The task: Could you show all lines in the entries below that contain the string "video"?
Listed records Block Start
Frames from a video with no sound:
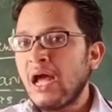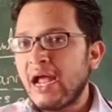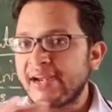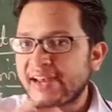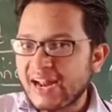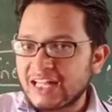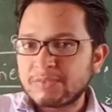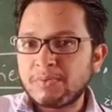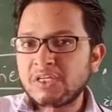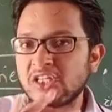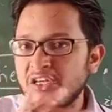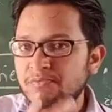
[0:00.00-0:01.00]
and
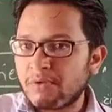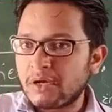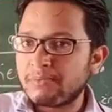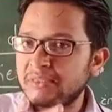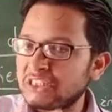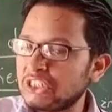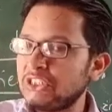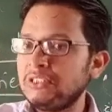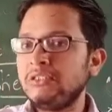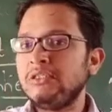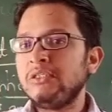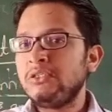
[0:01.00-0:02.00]
transfer the
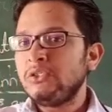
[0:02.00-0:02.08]
information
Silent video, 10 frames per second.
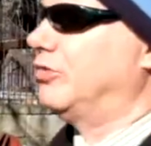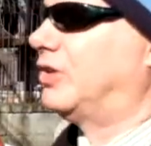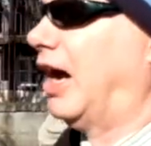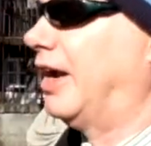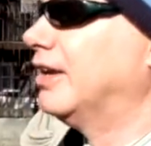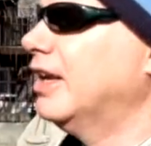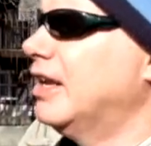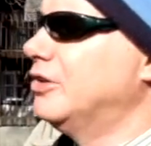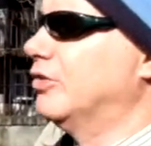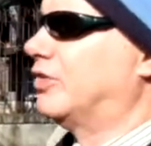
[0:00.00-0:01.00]
you've got
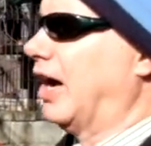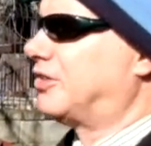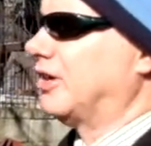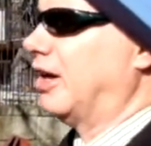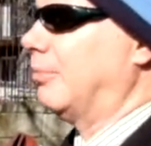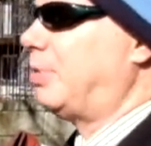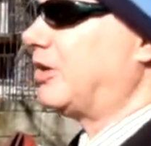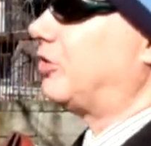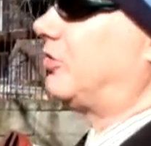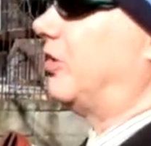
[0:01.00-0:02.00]

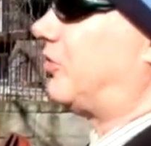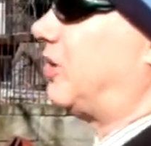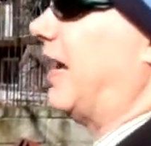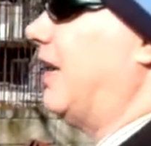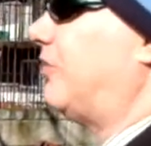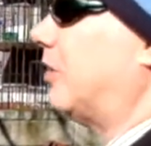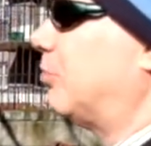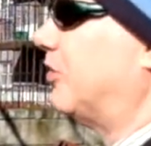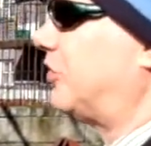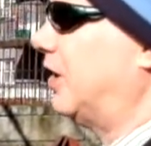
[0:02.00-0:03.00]
pictures of slaves in
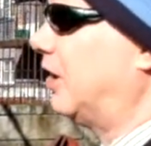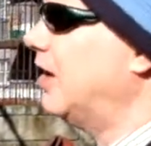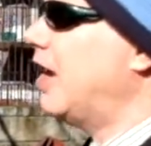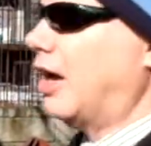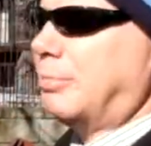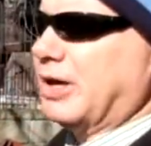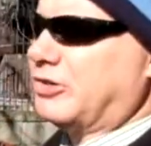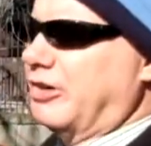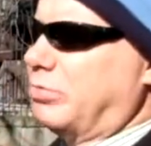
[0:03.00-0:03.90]
Brazil, a picture of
Listed records Block End
Problem solution:
Frames from a video with no sound:
Silent video, 10 frames per second.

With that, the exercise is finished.